NEW YORK — Delta Air Lines is on track for its fourth straight annual profit, its best stretch since the six years ended in 2000. Its passengers file fewer complaints about lost bags and late flights than those flying its chief rivals. Delta's merger with Northwest is considered a blueprint for combining airlines.
That performance has come under the guidance of CEO Richard Anderson, who started as CEO in 2007, just after Delta exited bankruptcy protection, and just before fuel prices jumped and the Great Recession began.
But Anderson says he isn't the only one with the answers. "The senior management team hunts as a pack," he says.
The hunt has led to opportunities in some key markets. In the New York area, Delta has raised its passenger count by 10 percent in the past three years and is challenging United as the dominant airline there. Delta's partnership with Virgin Atlantic will give it a bigger share of the New York-London route, the world's busiest.
The pack also ventured into uncharted territory for an airline. Management took the unusual step of buying an oil refinery, in an effort to exert some control over the price of jet fuel. At $12 billion, fuel is Delta's biggest annual expense. Delta also added in-flight Internet access faster than other airlines.
In an interview at The Associated Press headquarters in New York, Anderson and Delta President Ed Bastian talked about how Delta initially considered buying an oil company before settling on the refinery, how it restored its reputation and how passengers may eventually see security wait times of no more than 15 minutes.
Below are excerpts, edited for length and clarity:
AP: Spirit, Allegiant, and Frontier are charging to put a bag in the overhead bin. Is that something that you could imagine for Delta?
ANDERSON: That's not in our plans. (We see) more carry-ons going in the belly. Those carriers have a different business model, right? There's no first class, there's no Economy Comfort, there's no assigned seating. No leg room. At Delta, we're really focused on providing a really premium product, for all travelers.
Our operating performance is stellar. If you don't have a tornado in Oklahoma City, a typical day for us is 95 percent of our flights arriving under DOT rules, on time, and no cancellations. That level of operating capability was really unheard of in this business ten years ago.
AP: Delta didn't always have that reputation in recent years. What has happened at Delta to make that work?
ANDERSON: Well, you know, Delta has great employees, and we went through that tough period after 9/11 and really restructured. All we did was pull the Delta values out again, where you value the people, you value the customer, and give the employees the tools and the direction that they needed. And they've just done a phenomenal job.
Now we put a lot of research and industrial engineering know-how into the operation. Our customer complaint numbers, in the first quarter of this year, were lower than any time since the DOT has been collecting the data, since 1997. And we just continue to drive improvement in the operation.

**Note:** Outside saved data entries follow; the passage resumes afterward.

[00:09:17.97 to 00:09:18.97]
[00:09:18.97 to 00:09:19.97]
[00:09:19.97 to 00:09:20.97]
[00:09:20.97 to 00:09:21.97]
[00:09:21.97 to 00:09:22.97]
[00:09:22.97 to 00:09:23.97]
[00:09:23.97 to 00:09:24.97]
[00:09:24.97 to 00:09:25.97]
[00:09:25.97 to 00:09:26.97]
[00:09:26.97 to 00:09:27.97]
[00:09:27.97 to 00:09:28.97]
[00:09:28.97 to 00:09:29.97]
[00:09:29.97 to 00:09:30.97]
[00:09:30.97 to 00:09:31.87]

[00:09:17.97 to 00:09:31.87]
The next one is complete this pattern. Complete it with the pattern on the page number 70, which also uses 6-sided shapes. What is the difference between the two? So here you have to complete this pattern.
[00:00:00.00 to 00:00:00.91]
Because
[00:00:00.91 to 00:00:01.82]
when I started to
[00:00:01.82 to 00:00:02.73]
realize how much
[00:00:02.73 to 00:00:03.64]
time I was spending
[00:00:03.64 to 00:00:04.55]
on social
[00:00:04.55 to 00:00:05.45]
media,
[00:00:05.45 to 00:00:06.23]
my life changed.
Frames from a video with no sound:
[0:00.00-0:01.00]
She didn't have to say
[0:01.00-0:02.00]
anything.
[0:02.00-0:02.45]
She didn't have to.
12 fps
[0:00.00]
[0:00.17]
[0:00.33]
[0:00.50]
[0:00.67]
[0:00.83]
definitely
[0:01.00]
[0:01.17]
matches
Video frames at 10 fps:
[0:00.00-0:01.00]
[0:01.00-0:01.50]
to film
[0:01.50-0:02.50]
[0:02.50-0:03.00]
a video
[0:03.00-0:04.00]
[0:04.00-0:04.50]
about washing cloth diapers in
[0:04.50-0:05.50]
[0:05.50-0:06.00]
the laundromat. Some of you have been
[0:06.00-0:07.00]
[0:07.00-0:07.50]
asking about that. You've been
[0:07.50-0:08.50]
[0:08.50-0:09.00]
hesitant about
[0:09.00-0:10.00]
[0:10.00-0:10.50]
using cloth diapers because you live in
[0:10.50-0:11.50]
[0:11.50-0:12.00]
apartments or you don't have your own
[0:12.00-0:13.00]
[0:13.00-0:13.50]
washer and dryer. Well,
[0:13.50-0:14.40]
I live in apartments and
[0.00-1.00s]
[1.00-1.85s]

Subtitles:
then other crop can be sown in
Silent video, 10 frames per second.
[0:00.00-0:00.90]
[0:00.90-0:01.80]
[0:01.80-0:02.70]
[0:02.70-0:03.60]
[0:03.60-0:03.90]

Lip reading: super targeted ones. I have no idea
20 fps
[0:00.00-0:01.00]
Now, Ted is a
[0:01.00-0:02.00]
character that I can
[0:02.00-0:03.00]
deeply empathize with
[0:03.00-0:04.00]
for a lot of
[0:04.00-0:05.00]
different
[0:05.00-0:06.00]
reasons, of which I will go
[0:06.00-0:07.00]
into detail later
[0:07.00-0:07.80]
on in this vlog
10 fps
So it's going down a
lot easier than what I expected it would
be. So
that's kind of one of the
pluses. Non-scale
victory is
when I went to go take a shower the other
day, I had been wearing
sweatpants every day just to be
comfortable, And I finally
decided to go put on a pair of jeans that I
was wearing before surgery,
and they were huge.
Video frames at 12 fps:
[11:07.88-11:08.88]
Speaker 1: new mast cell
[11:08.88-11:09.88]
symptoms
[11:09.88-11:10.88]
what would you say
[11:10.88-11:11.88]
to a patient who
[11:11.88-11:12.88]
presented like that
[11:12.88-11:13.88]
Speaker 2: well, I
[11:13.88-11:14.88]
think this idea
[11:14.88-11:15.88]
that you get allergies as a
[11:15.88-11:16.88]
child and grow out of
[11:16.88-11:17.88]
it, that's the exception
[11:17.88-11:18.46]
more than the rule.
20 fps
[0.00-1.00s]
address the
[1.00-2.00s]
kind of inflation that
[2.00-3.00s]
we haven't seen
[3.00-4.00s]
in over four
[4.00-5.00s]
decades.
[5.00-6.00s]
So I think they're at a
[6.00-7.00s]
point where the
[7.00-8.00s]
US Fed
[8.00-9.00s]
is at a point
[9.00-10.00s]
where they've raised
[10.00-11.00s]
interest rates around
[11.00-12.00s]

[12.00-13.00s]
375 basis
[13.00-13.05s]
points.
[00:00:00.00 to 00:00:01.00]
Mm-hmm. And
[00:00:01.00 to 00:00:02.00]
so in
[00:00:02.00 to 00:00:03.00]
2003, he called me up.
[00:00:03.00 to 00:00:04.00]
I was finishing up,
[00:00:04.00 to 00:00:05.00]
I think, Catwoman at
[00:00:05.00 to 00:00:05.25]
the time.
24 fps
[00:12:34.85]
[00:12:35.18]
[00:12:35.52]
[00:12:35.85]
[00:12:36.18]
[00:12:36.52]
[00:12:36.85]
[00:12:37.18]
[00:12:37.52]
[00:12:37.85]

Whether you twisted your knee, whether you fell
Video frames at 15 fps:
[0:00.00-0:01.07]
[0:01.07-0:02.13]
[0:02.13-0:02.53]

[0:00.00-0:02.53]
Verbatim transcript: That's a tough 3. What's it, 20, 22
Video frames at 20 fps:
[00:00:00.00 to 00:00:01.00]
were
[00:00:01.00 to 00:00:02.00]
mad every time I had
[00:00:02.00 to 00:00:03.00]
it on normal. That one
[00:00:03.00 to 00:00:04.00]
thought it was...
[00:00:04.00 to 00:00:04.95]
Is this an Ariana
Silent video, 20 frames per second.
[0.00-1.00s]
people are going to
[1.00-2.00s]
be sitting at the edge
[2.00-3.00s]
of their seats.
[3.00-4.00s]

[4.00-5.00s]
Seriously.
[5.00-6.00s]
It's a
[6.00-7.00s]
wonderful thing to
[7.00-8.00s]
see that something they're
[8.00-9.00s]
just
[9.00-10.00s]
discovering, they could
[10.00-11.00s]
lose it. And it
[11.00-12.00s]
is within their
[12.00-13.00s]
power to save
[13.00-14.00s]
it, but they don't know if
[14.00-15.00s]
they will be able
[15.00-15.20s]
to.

AP: Is there an example you can share?
ANDERSON: We put a flat tire rule in place, for someone that misses their flight. (The rule allows customer service workers to waive a change fee and get passengers on the next flight if they were delayed by something unforeseen, like a flat tire.) We put a lot more discretion in our front-line employees. We brought back redcoats. Delta was always famous for the redcoats, who were the senior airport customer service agents who were there to solve problems on the spot.
AP: Have you made enough progress over the last decade to eliminate, or at least ease, the boom and bust cycle in airlines?
BASTIAN: I think we've made tremendous progress in that regard. 2012 was the third straight solidly profitable year for Delta, and we're off to a good start in 2013. Our return on invested capital was over 10 percent for the last several years. We'll probably do a little better than that (this year), a low double-digit return, which is something that has never been seen from one company, much less the industry. Consolidation has had a lot to do with that. We think consolidation is still in the relatively early stages, with more to come that will provide more stability.
One of the things that's allowed for that stability is higher fuel prices. Candidly, while we hate where fuel prices have gone, it's become our new normal, we've had to plan for it. It requires us to be disciplined about the supply we put out, about the offerings we provide. It requires us to be as productive as we can. It also means the new entrants that historically have disrupted the industry have a difficult time financially.